On the night of November 5th and 6th, Adolf Joffe, the Russian ambassador in Berlin, rendered him about one million marks and a ten and a half million Russian ruble mandate for a bank account at Mendelssohn & Co. After the delegation returned to Russia, Joffe claimed to have paid the monies to the USPD to support the revolutionary activities and to purchase weapons.

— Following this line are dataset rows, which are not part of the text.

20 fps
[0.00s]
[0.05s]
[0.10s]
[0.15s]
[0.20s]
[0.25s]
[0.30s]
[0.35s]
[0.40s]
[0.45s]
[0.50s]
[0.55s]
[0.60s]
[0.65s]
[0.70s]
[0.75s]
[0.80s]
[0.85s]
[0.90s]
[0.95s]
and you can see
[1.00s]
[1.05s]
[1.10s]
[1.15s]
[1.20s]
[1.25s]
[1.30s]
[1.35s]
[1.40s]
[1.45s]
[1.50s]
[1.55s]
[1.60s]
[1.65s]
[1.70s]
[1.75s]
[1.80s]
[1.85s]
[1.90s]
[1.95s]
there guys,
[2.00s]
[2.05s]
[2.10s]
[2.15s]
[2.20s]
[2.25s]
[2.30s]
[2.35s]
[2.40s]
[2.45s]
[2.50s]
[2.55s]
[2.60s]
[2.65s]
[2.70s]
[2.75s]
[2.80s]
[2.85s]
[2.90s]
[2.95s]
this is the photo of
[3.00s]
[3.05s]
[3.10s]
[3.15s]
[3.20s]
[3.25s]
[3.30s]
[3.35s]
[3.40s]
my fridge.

But while the leading USPD politicians Hugo Haase and Emil Barth denied the payment, Cohn admitted the receipt and regretted that he was not able yet to spend the complete sum to spread the idea of revolution. He explicitly denied receiving the money to acquire weapons; instead Cohn had used most of the cash to support embassy employees and Russian nationals in Germany. Because he could not use the bank account for formal reasons (the Mendelssohn bank refused the mandate), only 50,000 marks were used to support a socialist uprising in Germany.

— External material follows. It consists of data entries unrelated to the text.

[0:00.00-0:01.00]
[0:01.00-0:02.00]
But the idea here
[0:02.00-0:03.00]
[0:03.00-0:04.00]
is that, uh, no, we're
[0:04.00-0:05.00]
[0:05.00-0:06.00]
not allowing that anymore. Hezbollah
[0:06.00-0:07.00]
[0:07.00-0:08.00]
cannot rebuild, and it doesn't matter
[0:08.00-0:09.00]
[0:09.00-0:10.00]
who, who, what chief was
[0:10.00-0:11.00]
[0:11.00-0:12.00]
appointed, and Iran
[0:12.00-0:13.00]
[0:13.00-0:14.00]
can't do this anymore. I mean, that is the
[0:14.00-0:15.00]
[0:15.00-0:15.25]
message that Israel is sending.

Cohn also justified the receipt because the SPD had similarly provided money to socialists in the 1905 Russian Revolution. However, he was criticized by socialist newspapers (namely Die Freiheit and Vorwärts), because his actions stood in contrast to a USPD party resolution, which ruled out the acceptance of foreign money for revolutionary purposes. These payments led to the demise of the minister of foreign affairs Wilhelm Solf (who refused further cooperation with the USPD). Later on they were regularly used to publicly discredit Cohn. For instance, the nationalist politician Karl Helfferich refused to answer any question asked by Cohn in a Reichstag investigatory committee.
FIGHTER FOR HUMANITY
After the November Revolution, Cohn became undersecretary in the Reich Ministry of Justice. In January 1919, he was elected as a member of the Weimar National Assembly. His motions to replace the term “Reich” with “Republic” and to address German Jews as a national minority in the Weimar Constitution were denied by the Assembly.

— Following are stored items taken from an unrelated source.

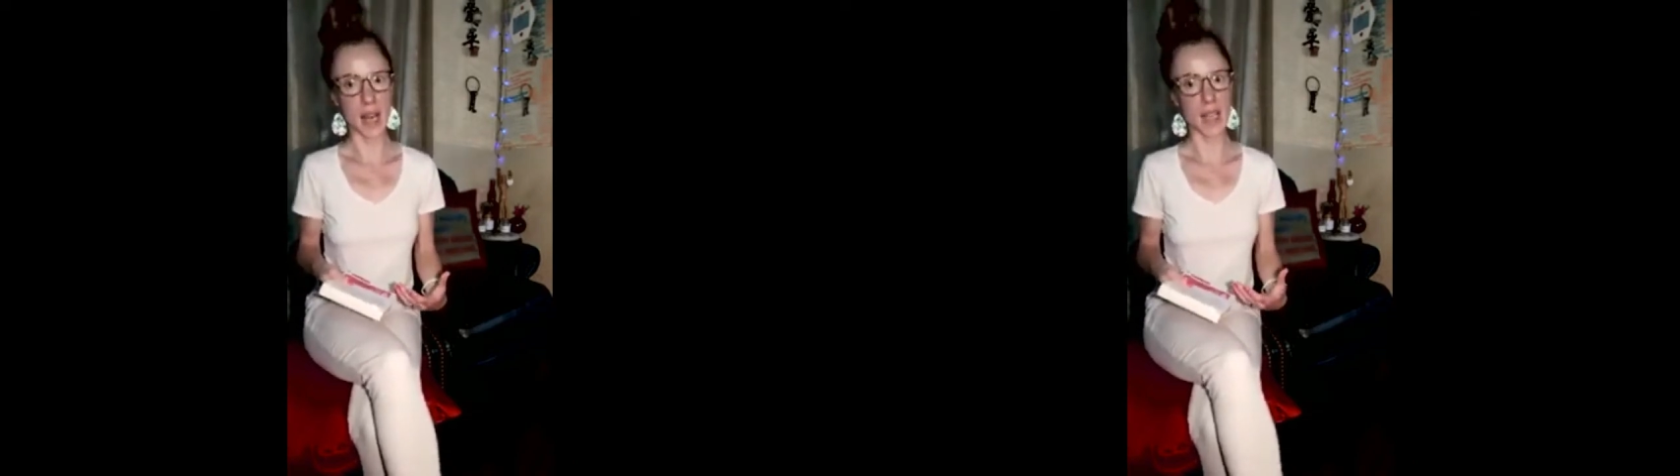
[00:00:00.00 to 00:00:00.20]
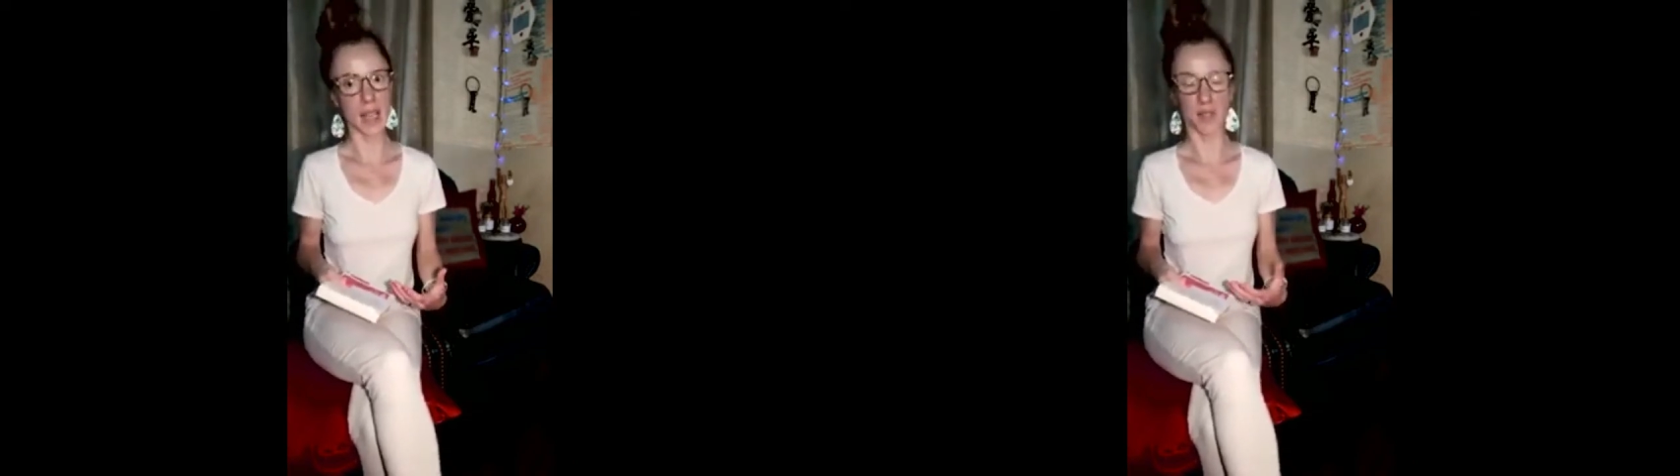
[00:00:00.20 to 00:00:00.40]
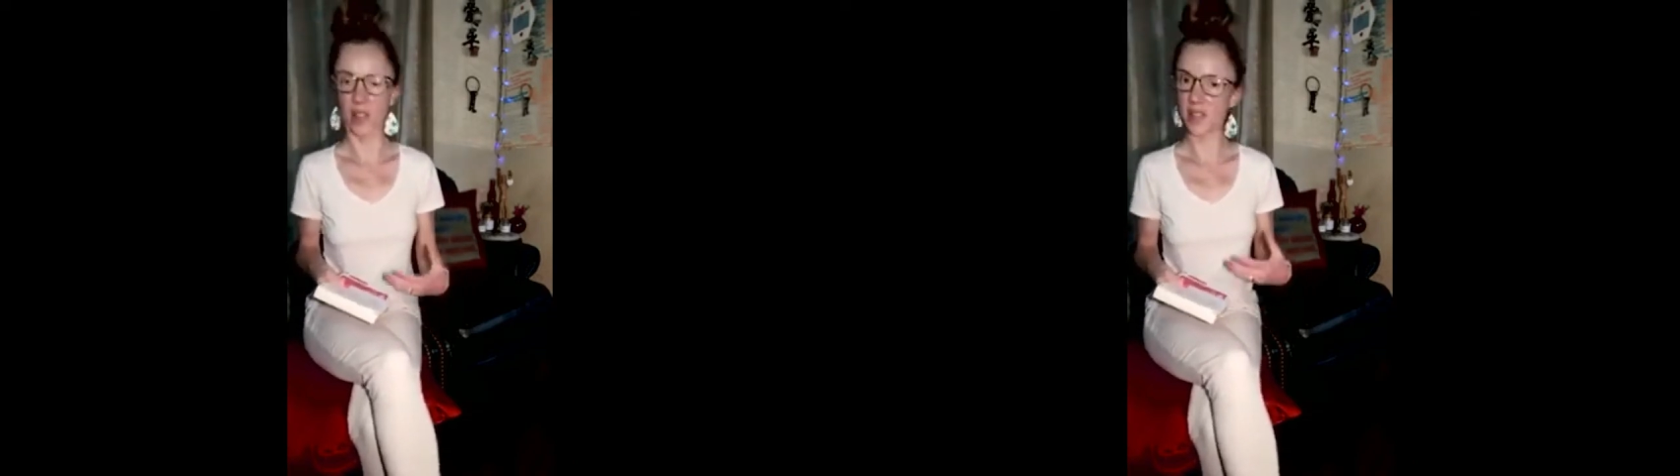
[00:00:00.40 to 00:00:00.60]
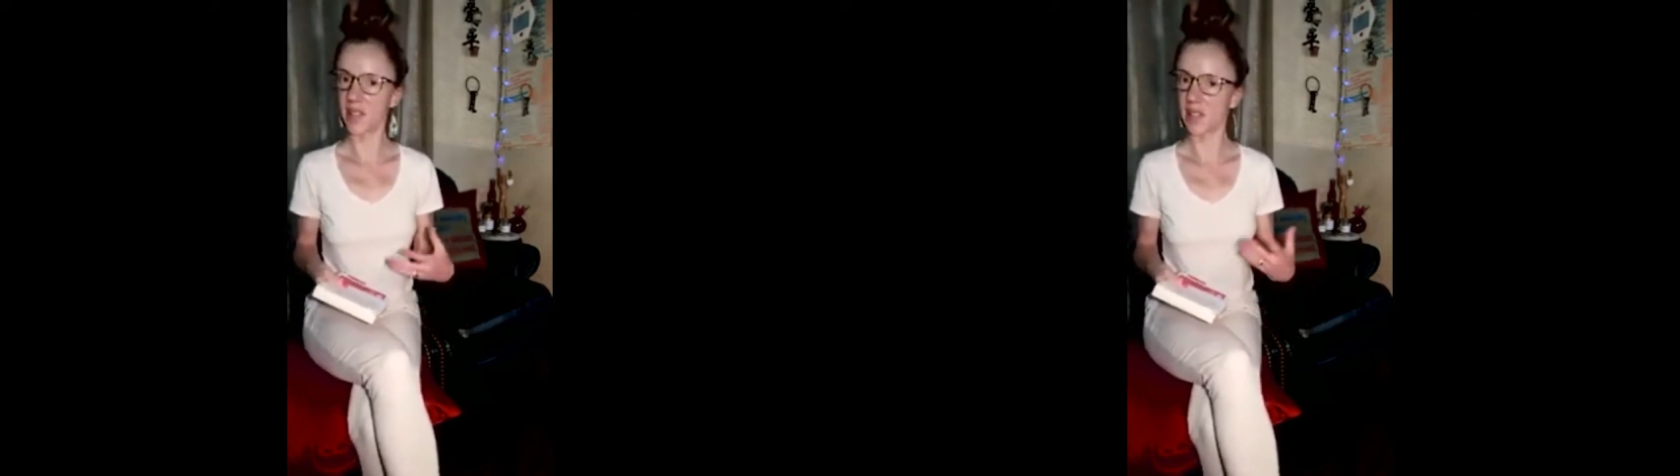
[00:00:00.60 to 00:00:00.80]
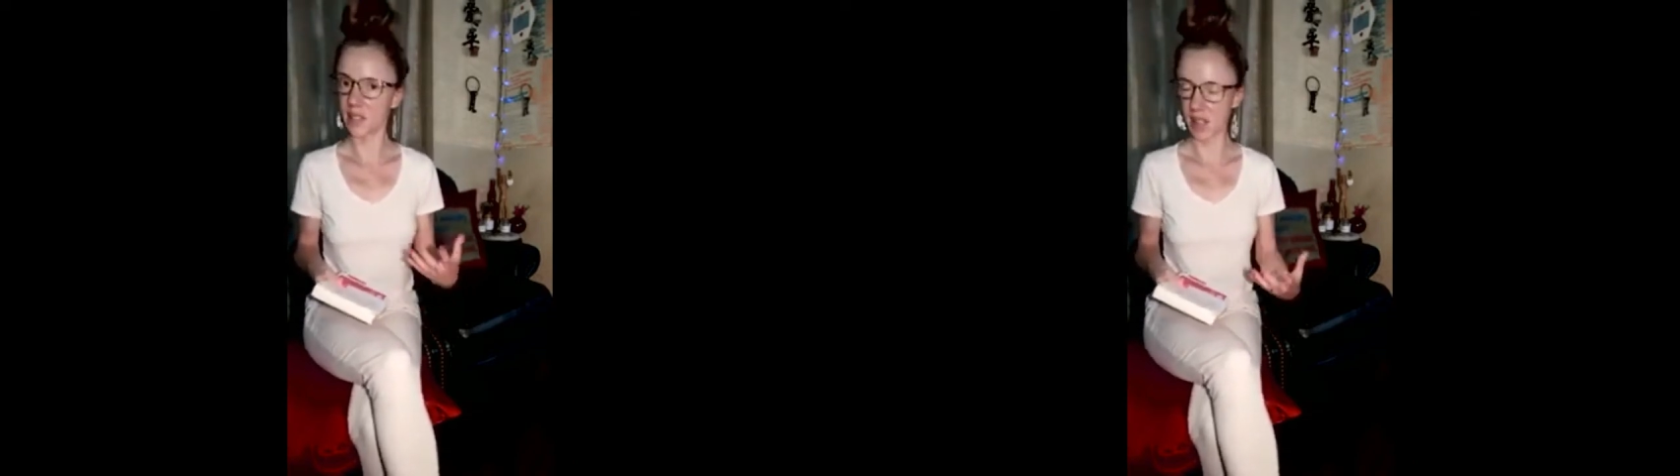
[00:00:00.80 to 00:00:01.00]
body
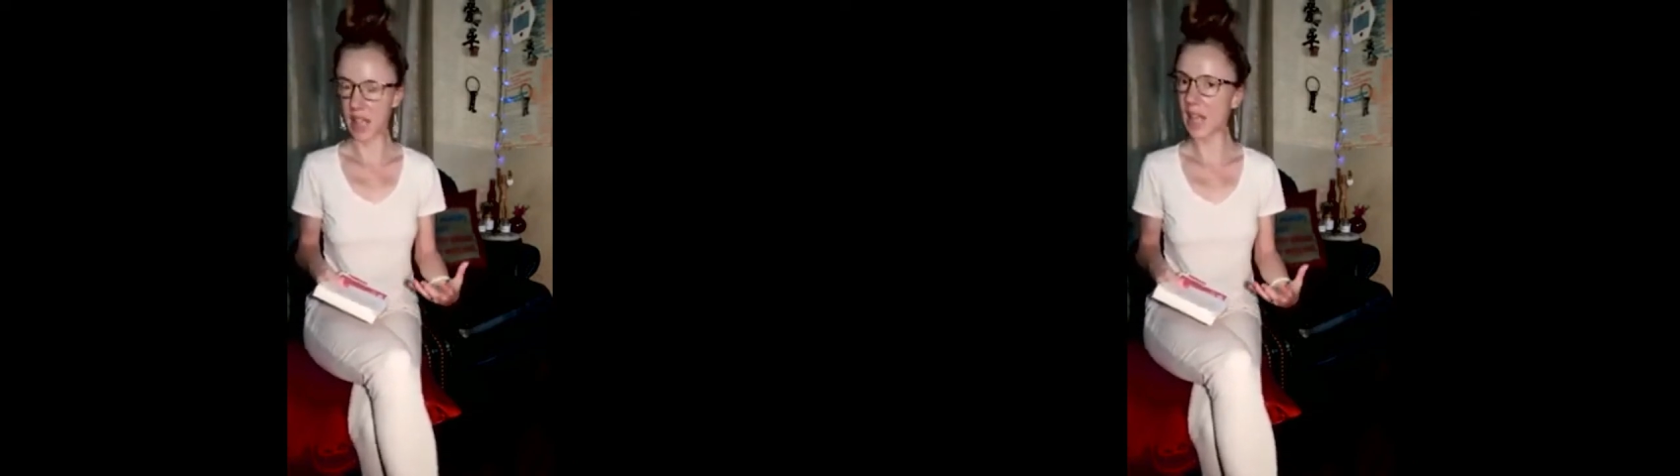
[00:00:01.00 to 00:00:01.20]
versus your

In November 1919, Cohn became a member of the so-called “Schücking Commission” (named after its chairman Walther Schücking). This group was to investigate Allied allegations of illegal treatment of prisoners of war in Germany,. In the case of Charles Fryatt, who had been executed by German authorities in 1916, Cohn and Eduard Bernstein dissented from the commission’s verdict and publicly declared that they regarded the execution as a severe infringement of international law and “inexcusable judicial murder”.
From 1920 on, Cohn represented Poale Zion in the Jewish community of Berlin, advocating for the equal status of Eastern European Jewish immigrants. In 1922, Cohn re-joined the SPD… but two years later, he left politics and focused on religious affairs in Berlin. He continued to work as a lawyer in Berlin and became a member of the German League for Human Rights.
FINAL YEARS
Cohn managed to escape from Berlin the day after the Nazis set fire to the Reichstag (February 28, 1933). He moved to Paris where he worked for the Hebrew Immigrant Aid Society (HICEM). In August 1934, Cohn took part in a conference of the World Jewish Congress in Geneva.
But while he was in Switzerland, Cohn was diagnosed with lung cancer. On October 31, 1934, Oskar Cohn died in Geneva at the age of sixty-five. He was buried in Degania Alef, a kibbutz in northern Israel. The funeral orations were given by Zionists Nahum Goldmann and Yosef Sprinzak.
Today, the Oskar-Cohn-Straße in Nordhausen is named in his honor.